FO et la CGT maintiennent leurs journées d’action
Dans l’optique d’un système de retraite fonctionnant par points, et non plus par annuités, tel que l’imagine le gouvernement, le choix du président de la République pour une durée de cotisation ne va pas de soi. « Parler de durée n’a pas de sens, quand on parle de points », considère Laurent Berger.
La valeur du point sera l’un des enjeux majeurs des conditions à fixer dans les prochains mois, surtout dans un système qui devrait s’adapter aux conditions démographiques et économiques, selon les recommandations du rapport Delevoye. Reçu en premier ce matin, le secrétaire général de Force Ouvrière (FO) s’en est ému à la sortie. Après une heure d’entretien avec le chef du gouvernement, il a répété qu’il était « déterminé à faire en sorte d'empêcher le régime unique par points ». Sa crainte ? Demain, « les gouvernements piloteront complètement la retraite ». Très remonté contre la réforme, son syndicat organise une journée d’action le 21 septembre, comme la CGT, qui appelle à des manifestations trois jours plus tard.
« Ce projet de loi, nous n’allons pas le préparer seuls »

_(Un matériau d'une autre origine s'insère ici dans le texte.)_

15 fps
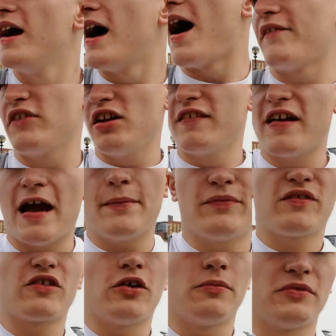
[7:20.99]
I think the
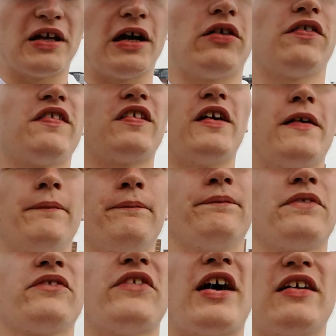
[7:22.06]
time's come now to
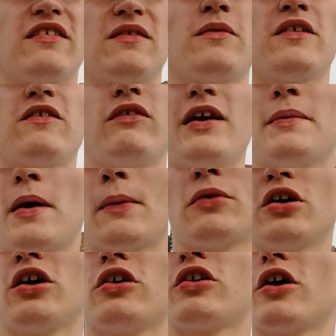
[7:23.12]
find some tweet, but I'm
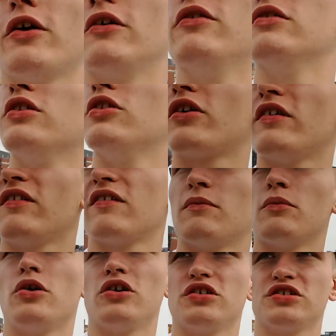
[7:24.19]
going to go look in some more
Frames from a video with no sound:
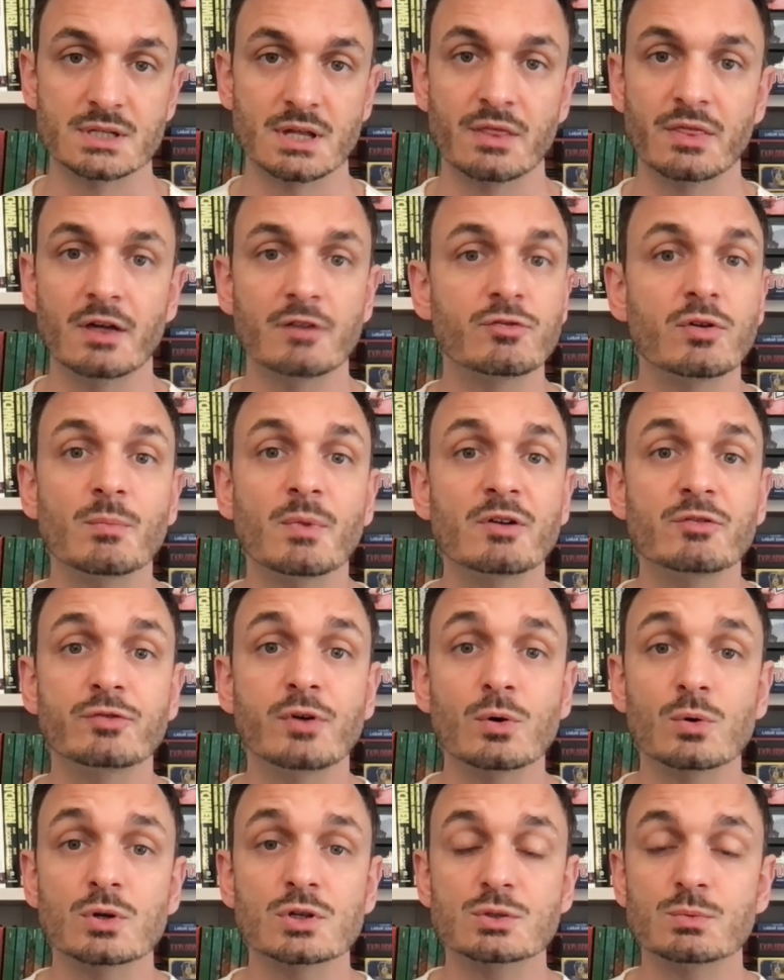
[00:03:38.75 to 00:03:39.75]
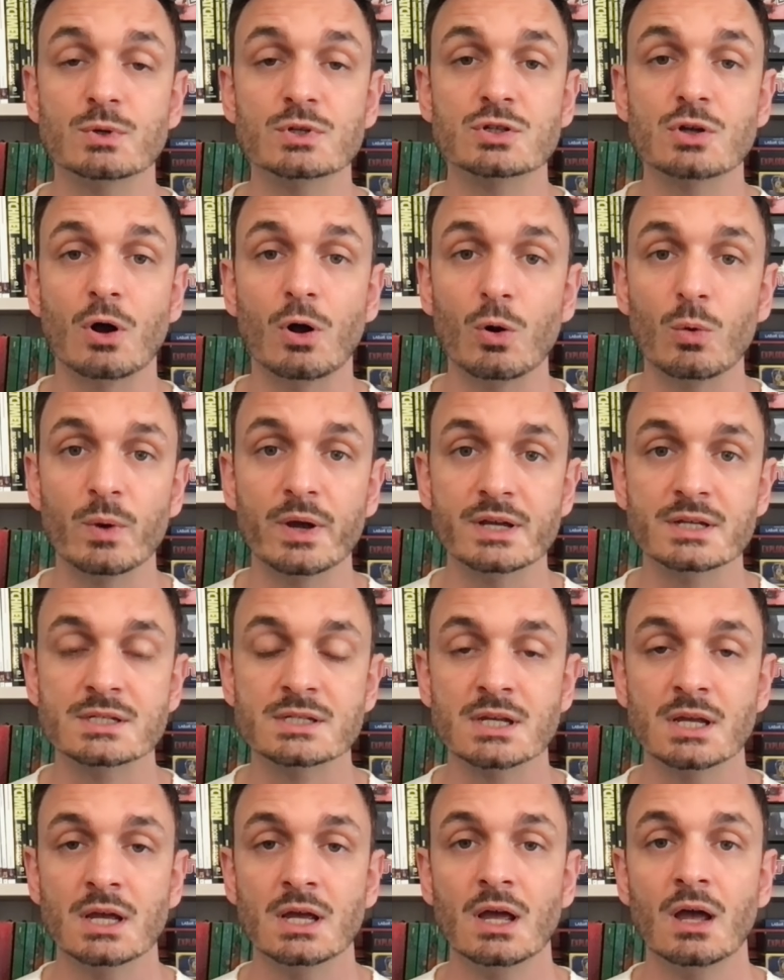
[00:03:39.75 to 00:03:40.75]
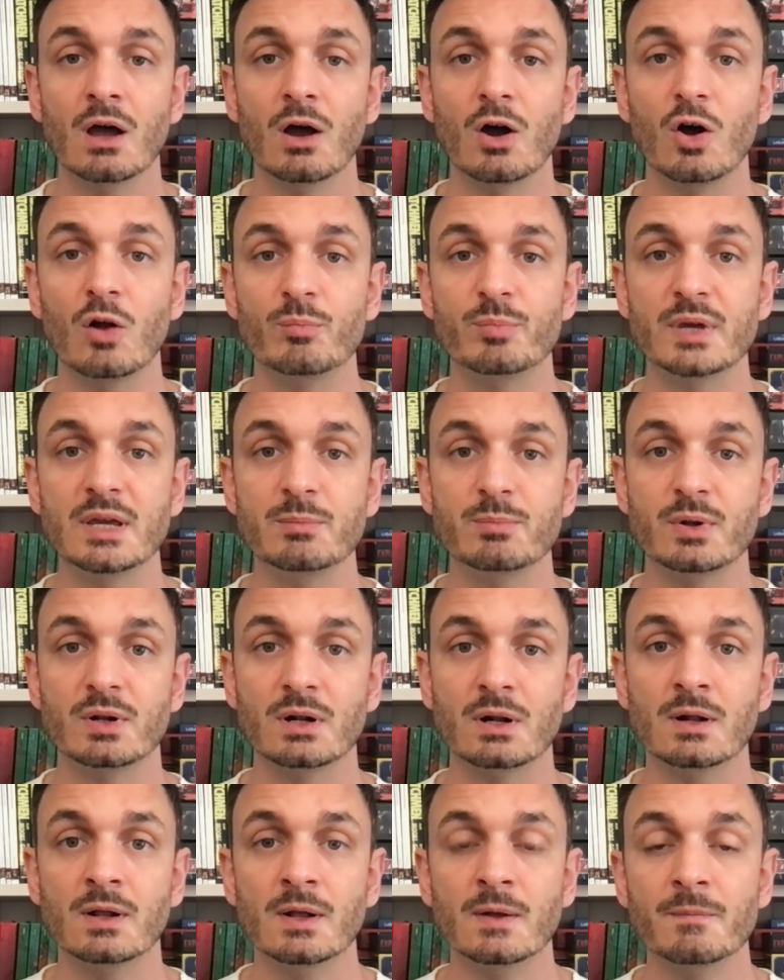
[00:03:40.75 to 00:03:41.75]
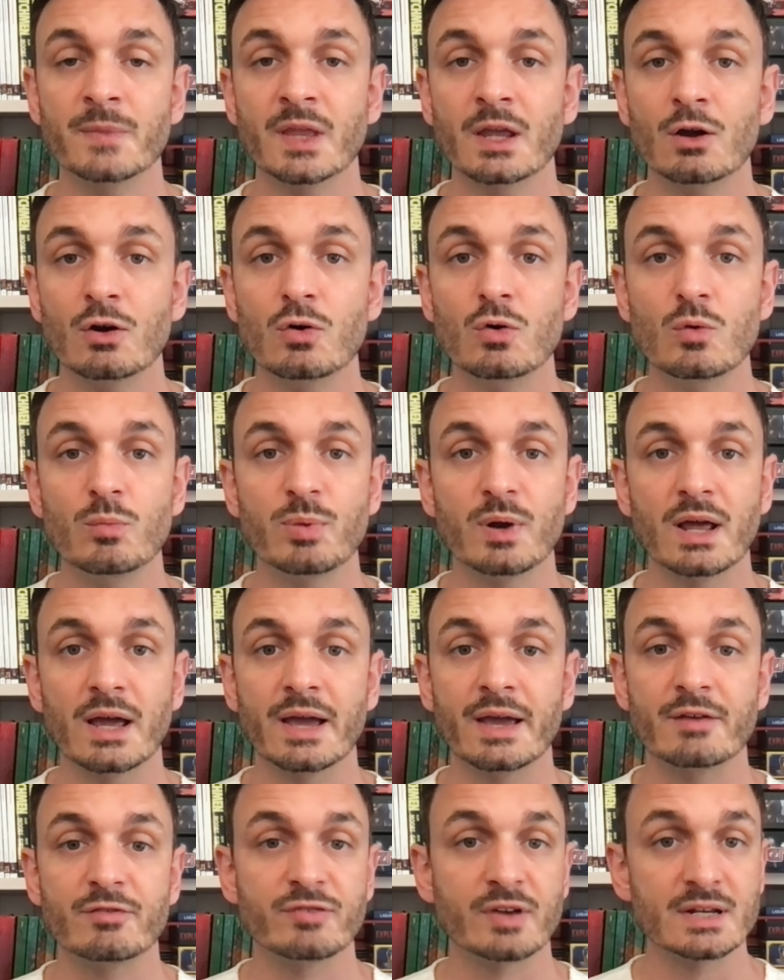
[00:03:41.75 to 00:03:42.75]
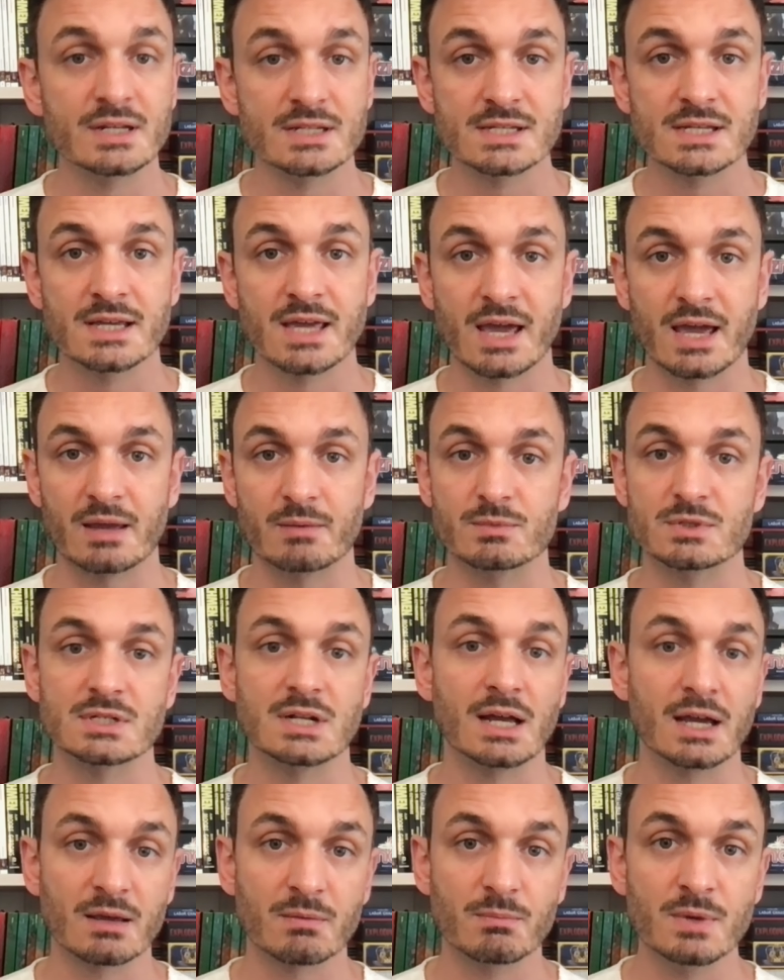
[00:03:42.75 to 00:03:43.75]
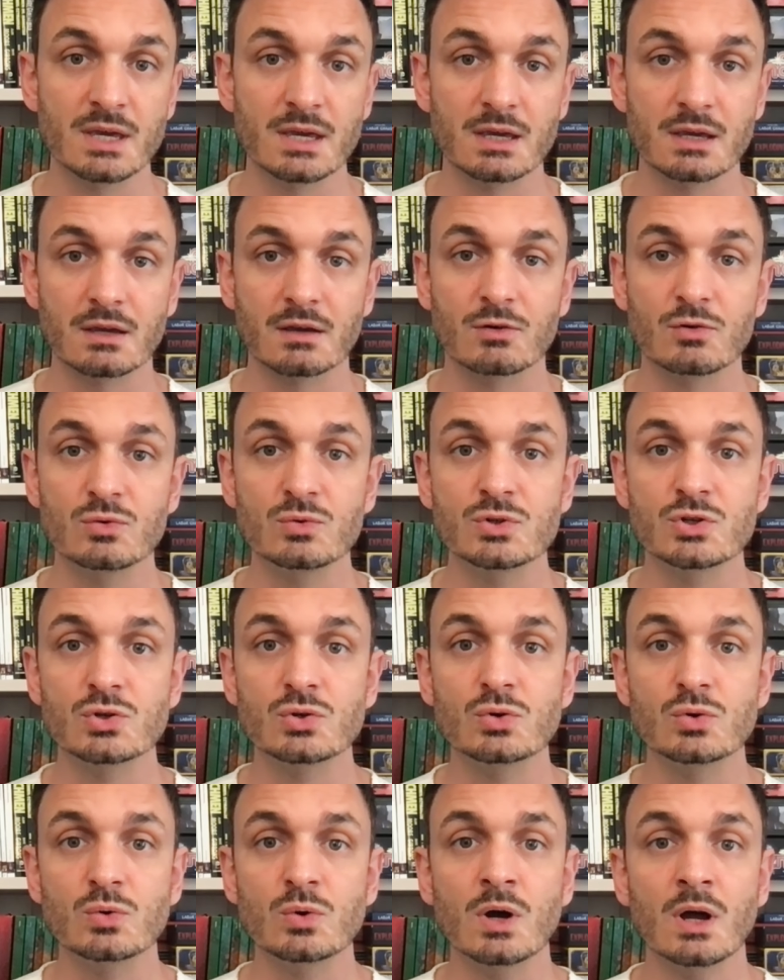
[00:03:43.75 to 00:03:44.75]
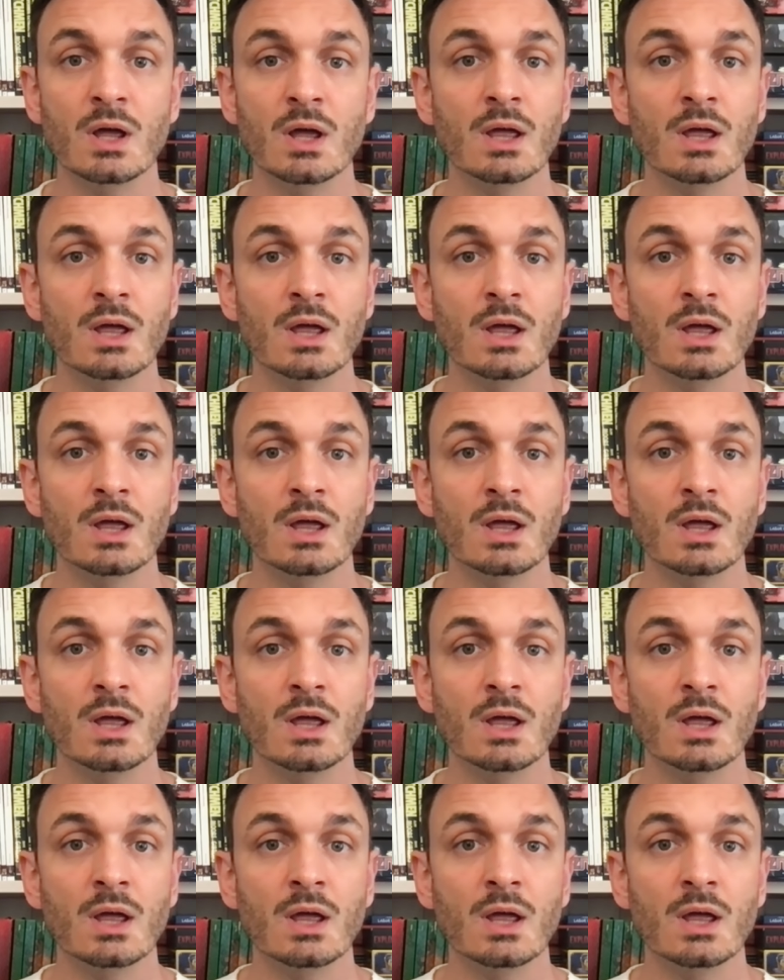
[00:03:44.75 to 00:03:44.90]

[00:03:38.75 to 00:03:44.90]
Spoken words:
And therefore my focus was always on people who play fantasy games like me, who do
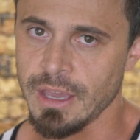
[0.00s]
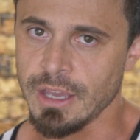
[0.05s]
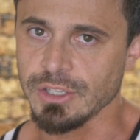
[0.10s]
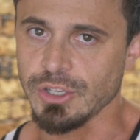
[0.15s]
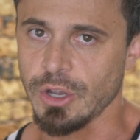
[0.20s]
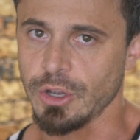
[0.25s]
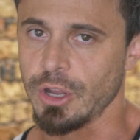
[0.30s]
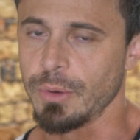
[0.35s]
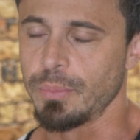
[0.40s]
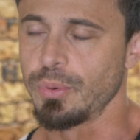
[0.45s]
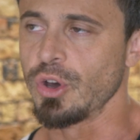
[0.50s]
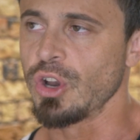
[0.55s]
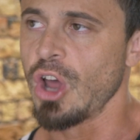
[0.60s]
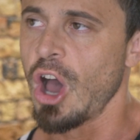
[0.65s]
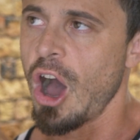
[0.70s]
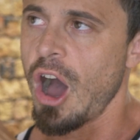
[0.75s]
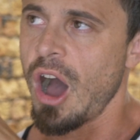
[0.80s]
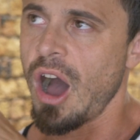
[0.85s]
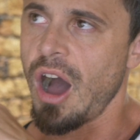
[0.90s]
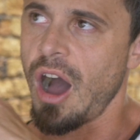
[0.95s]
So I'm going to put
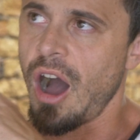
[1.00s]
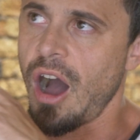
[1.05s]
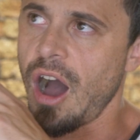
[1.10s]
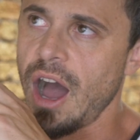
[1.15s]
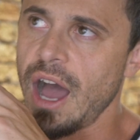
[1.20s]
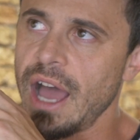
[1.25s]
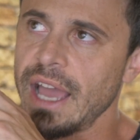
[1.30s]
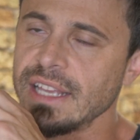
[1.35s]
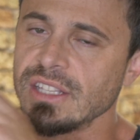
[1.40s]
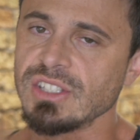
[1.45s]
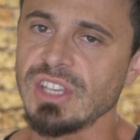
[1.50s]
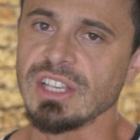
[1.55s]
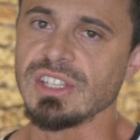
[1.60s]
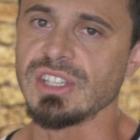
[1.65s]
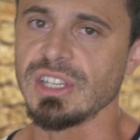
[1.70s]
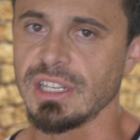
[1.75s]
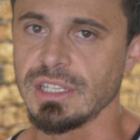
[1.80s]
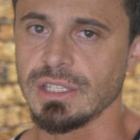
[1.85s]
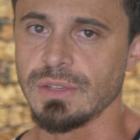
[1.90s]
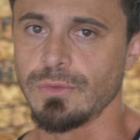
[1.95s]
high
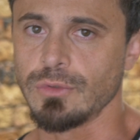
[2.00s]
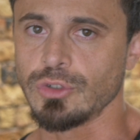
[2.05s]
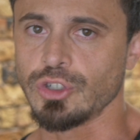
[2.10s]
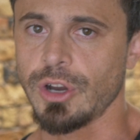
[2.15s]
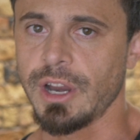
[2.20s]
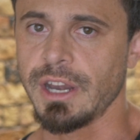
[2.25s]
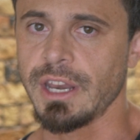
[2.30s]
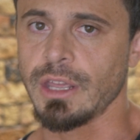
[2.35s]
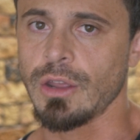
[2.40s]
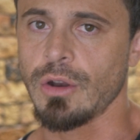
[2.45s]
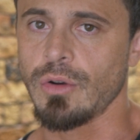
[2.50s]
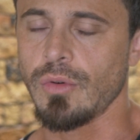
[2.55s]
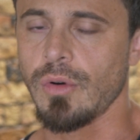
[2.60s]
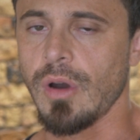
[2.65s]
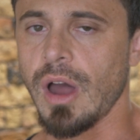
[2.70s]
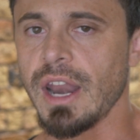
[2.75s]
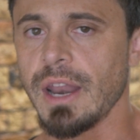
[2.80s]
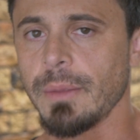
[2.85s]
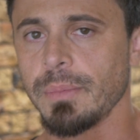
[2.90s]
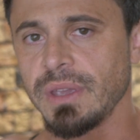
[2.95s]
intensity interval training
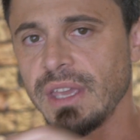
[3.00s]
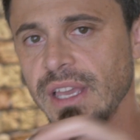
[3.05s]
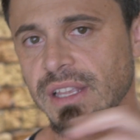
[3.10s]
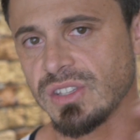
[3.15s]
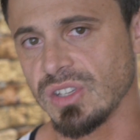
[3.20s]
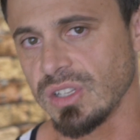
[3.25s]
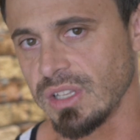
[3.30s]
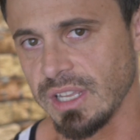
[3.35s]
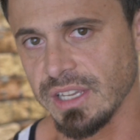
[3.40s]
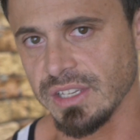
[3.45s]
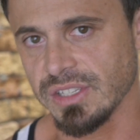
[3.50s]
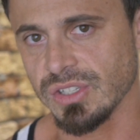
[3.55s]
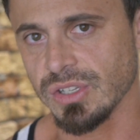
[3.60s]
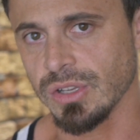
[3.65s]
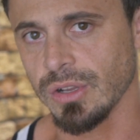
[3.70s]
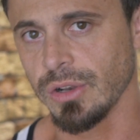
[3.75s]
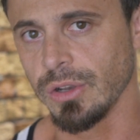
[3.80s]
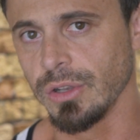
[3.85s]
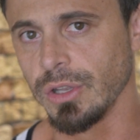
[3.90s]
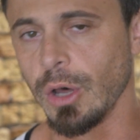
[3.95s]
right up against
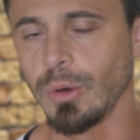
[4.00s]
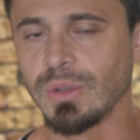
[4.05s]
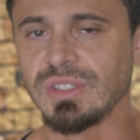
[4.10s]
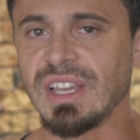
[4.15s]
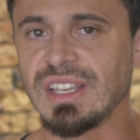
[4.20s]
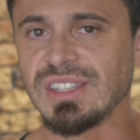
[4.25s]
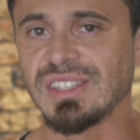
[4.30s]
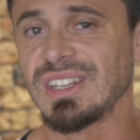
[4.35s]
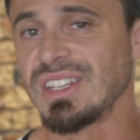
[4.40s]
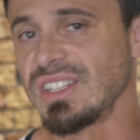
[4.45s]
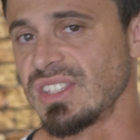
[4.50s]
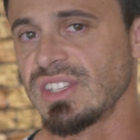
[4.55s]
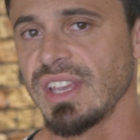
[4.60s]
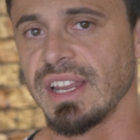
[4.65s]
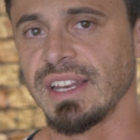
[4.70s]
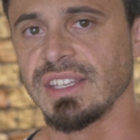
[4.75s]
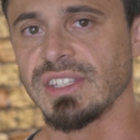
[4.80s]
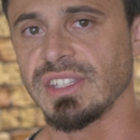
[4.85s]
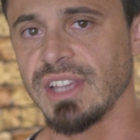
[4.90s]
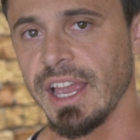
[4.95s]
LISS, low intensity
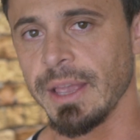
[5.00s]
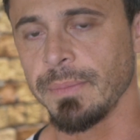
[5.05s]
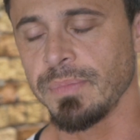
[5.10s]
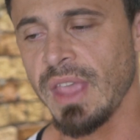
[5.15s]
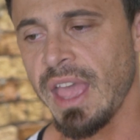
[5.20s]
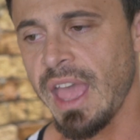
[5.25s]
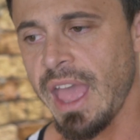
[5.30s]
steady state.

Plusieurs secteurs de la fonction publique sont aussi en ébullition avec les craintes autour de « l’âge pivot », et la disparition programmée des régimes spéciaux. Le patronat, attendu également dans les prochaines heures à Matignon, a d’autres raisons de grincer des dents, avec les menaces sur les régimes de retraite complémentaires, si le futur système universel s’applique à tout salaire jusqu’à 120.000 euros. La perspective de la mise dans le pot commun des réserves accumulées par le régime complémentaire du privé Agirc-Arrco, n’enchante pas non plus. Du côté du front des professions libérales – avocats en tête – la hausse annoncée des cotisations retraite est également explosive.
À ces échanges bilatéraux avec les partenaires sociaux, l’exécutif compte également consulter la population française, dans des modalités qui restent encore à préciser. « Ce projet de loi, nous n’allons pas le préparer seuls mais nous allons le faire en écoutant les partenaires sociaux, en écoutant les Français », avait annoncé la veille le Premier ministre, à l’issue du séminaire gouvernemental de rentrée. Ce n’est que la semaine prochaine qu’il devrait faire connaître sa méthode et son calendrier, après avoir reçu chaque organisation syndicale et patronale.
Après un début de quinquennat marqué par des consultations sociales expéditives (ordonnances sur le Code du travail ou encore réforme de l’assurance chômage), le « changement de méthode » annoncé par Emmanuel Macron le 26 août dernier est-il palpable ? Laurent Berger jugera sur les actes. « Pendant de nombreux mois – deux années – on a souvent senti que c’était plutôt fermé. Est-ce que c’est ouvert aujourd’hui ? Cela se mesurera au résultat obtenu ».